YOUR GOAL:
From the first line to the last, set down the material exactly and drop every picture.

MATERIAL PROVIDED:
----------------------------------------
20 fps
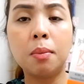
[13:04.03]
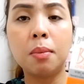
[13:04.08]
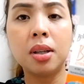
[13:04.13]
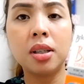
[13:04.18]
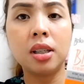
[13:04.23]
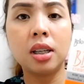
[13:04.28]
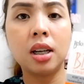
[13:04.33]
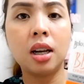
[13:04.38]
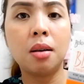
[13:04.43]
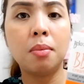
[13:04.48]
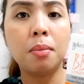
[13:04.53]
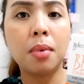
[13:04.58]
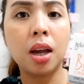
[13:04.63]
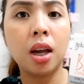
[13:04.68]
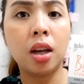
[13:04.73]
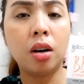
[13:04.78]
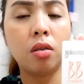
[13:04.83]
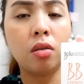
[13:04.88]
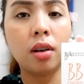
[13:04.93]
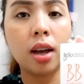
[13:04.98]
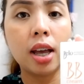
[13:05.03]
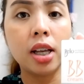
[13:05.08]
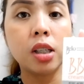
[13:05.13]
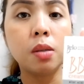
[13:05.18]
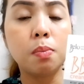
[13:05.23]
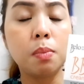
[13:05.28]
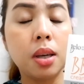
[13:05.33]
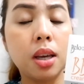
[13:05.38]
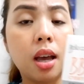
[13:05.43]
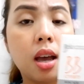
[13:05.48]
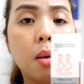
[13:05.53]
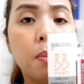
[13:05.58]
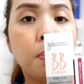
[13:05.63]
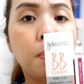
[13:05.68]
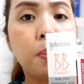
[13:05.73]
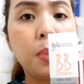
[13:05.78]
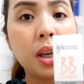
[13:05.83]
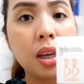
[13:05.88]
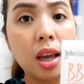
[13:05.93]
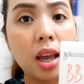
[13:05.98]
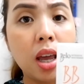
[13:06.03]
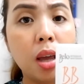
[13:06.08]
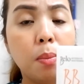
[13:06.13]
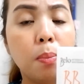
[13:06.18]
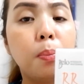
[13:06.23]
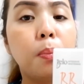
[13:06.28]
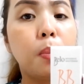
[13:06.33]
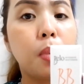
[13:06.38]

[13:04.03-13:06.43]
naman silang merong SPF PA++++.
----------------------------------------
REPLY:
20 fps
[13:04.03]
[13:04.08]
[13:04.13]
[13:04.18]
[13:04.23]
[13:04.28]
[13:04.33]
[13:04.38]
[13:04.43]
[13:04.48]
[13:04.53]
[13:04.58]
[13:04.63]
[13:04.68]
[13:04.73]
[13:04.78]
[13:04.83]
[13:04.88]
[13:04.93]
[13:04.98]
[13:05.03]
[13:05.08]
[13:05.13]
[13:05.18]
[13:05.23]
[13:05.28]
[13:05.33]
[13:05.38]
[13:05.43]
[13:05.48]
[13:05.53]
[13:05.58]
[13:05.63]
[13:05.68]
[13:05.73]
[13:05.78]
[13:05.83]
[13:05.88]
[13:05.93]
[13:05.98]
[13:06.03]
[13:06.08]
[13:06.13]
[13:06.18]
[13:06.23]
[13:06.28]
[13:06.33]
[13:06.38]

[13:04.03-13:06.43]
naman silang merong SPF PA++++.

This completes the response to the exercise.